• _Data shown_
[Start of section]

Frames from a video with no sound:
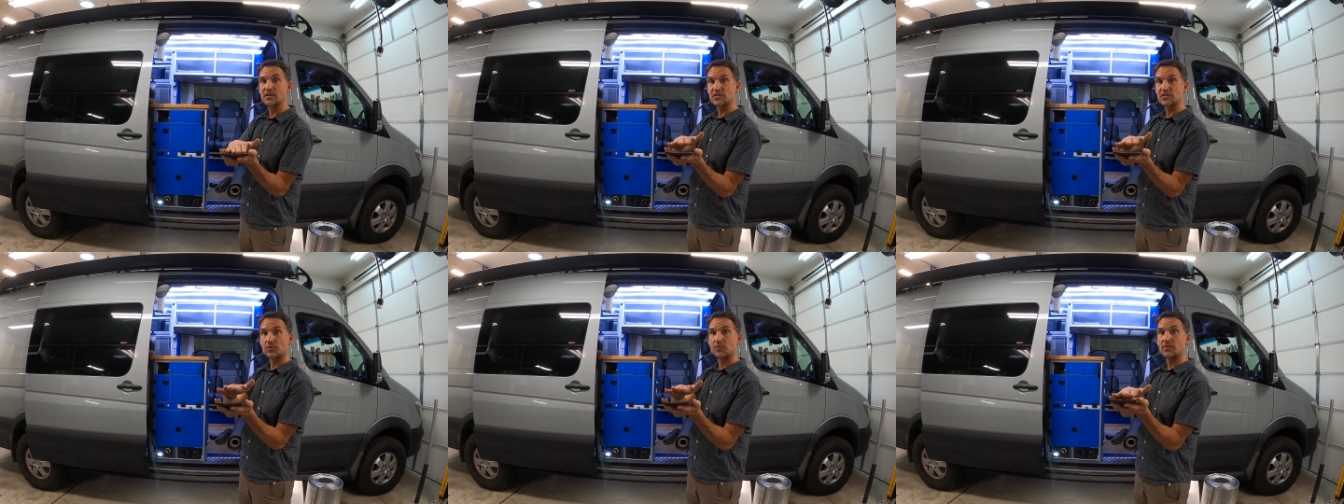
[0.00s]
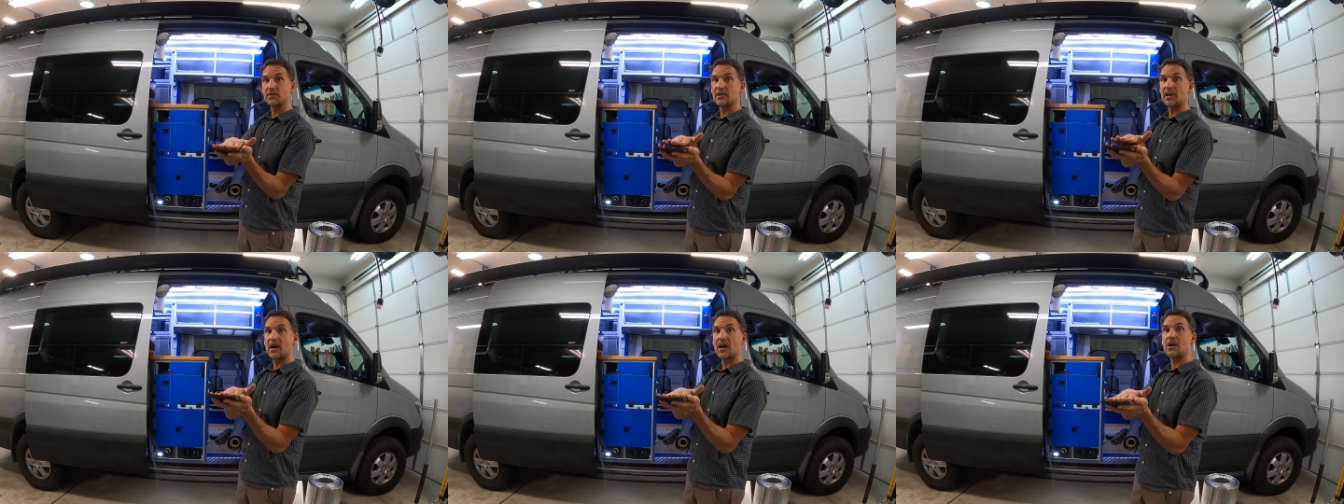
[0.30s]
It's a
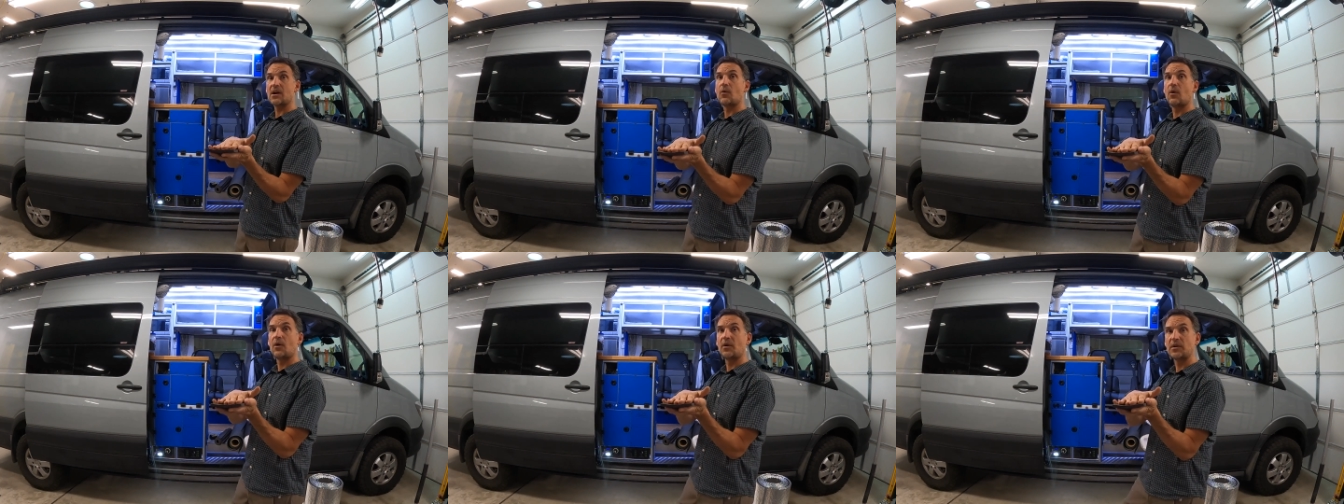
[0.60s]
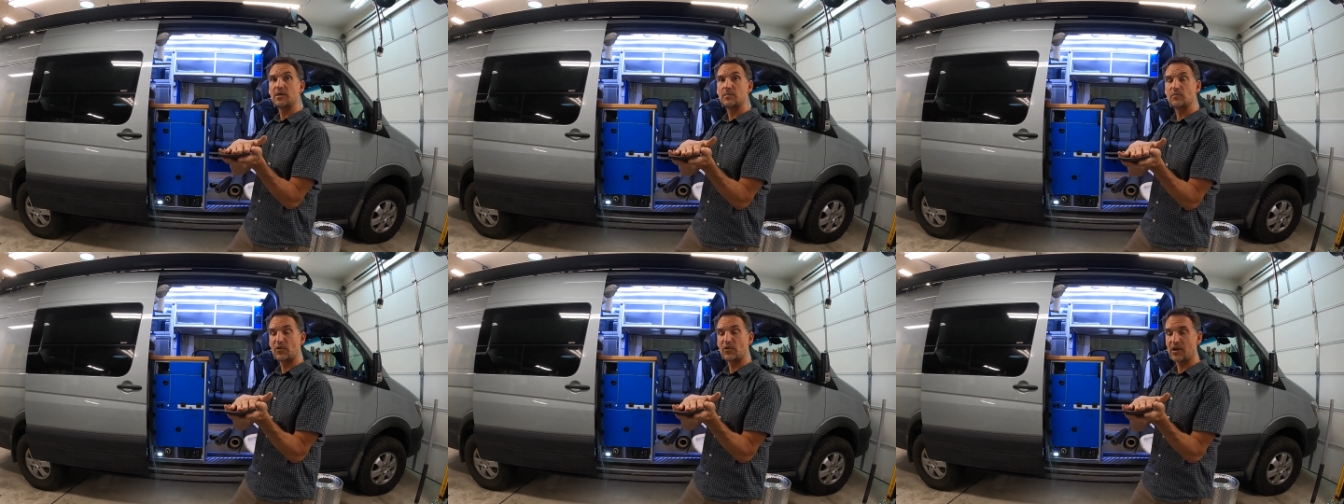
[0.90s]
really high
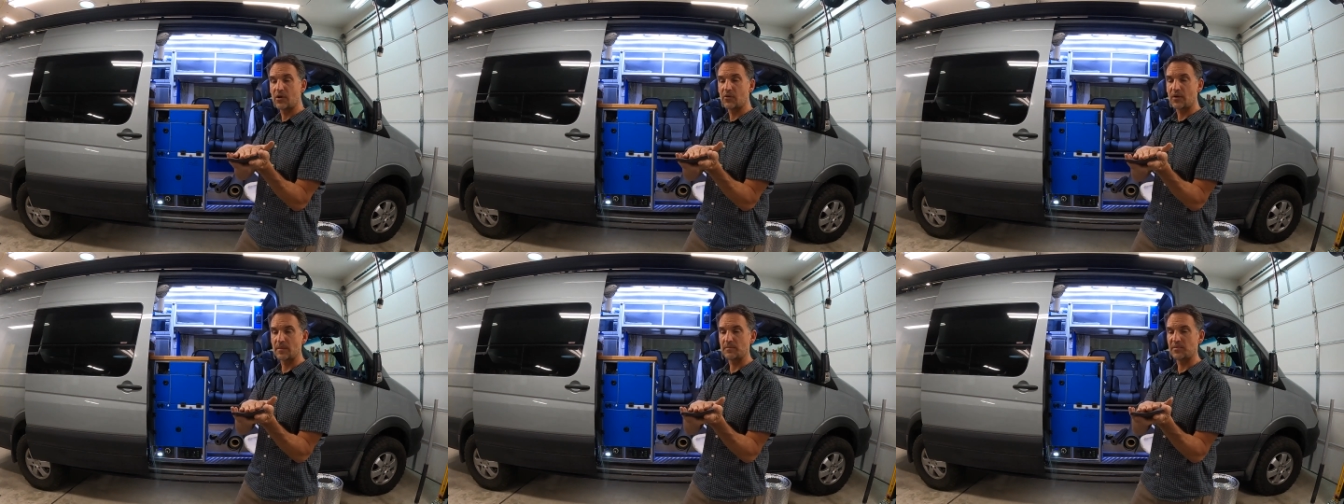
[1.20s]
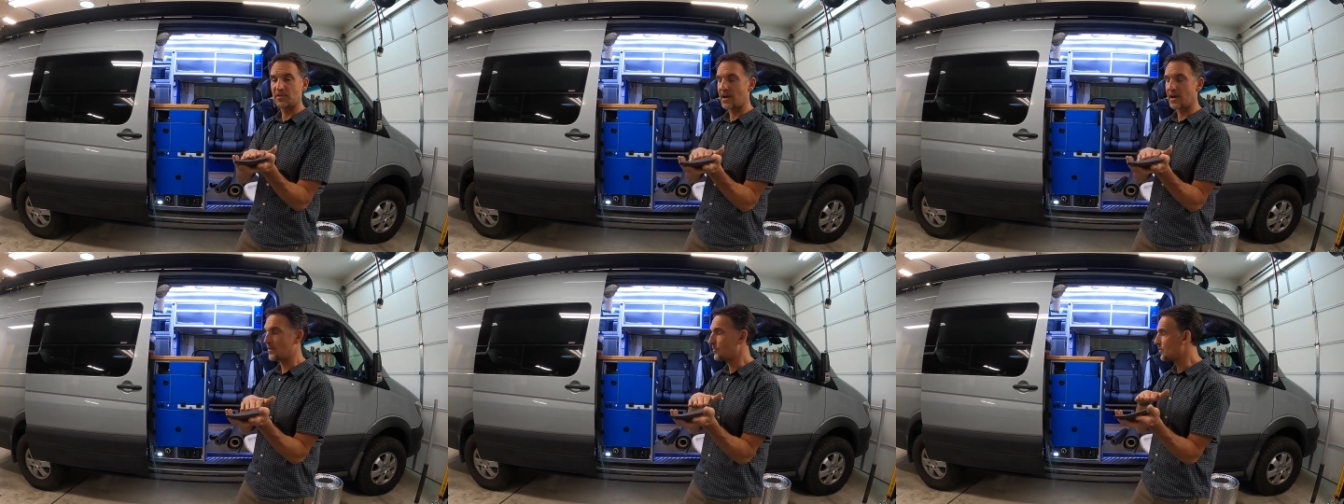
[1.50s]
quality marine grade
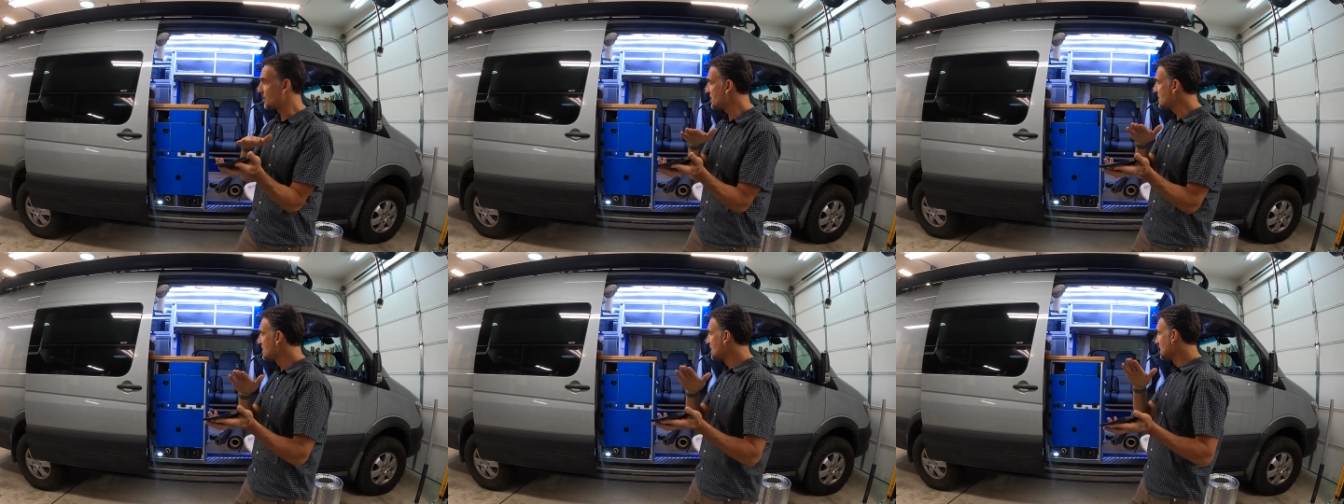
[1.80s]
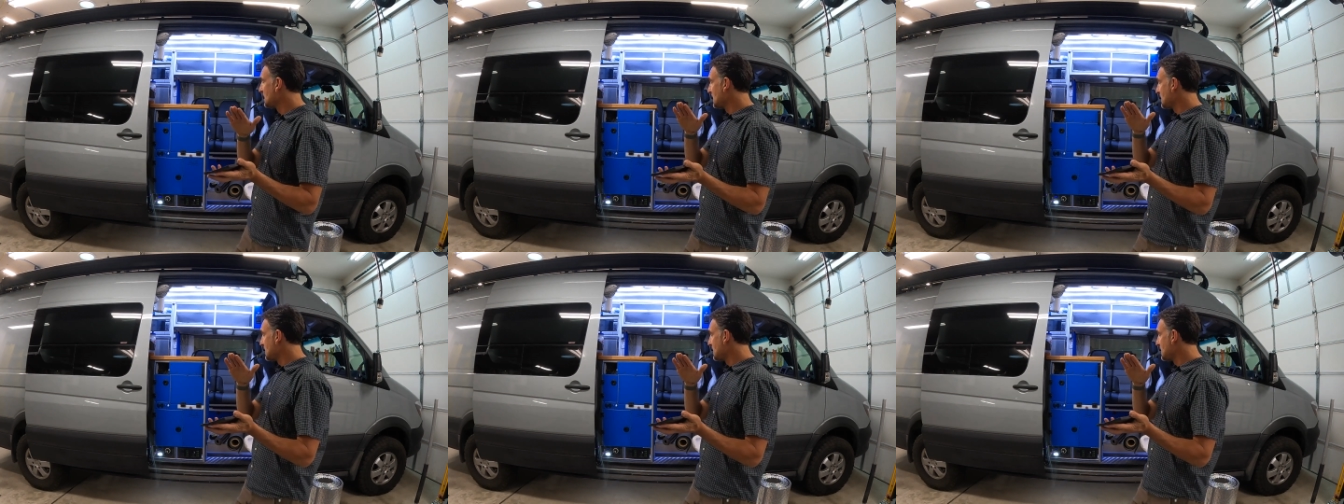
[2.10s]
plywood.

[End of section]

Please output every entry above exactly, without the pictures.

• _Solution for this exercise_
Frames from a video with no sound:
[0.00s]
[0.30s]
It's a
[0.60s]
[0.90s]
really high
[1.20s]
[1.50s]
quality marine grade
[1.80s]
[2.10s]
plywood.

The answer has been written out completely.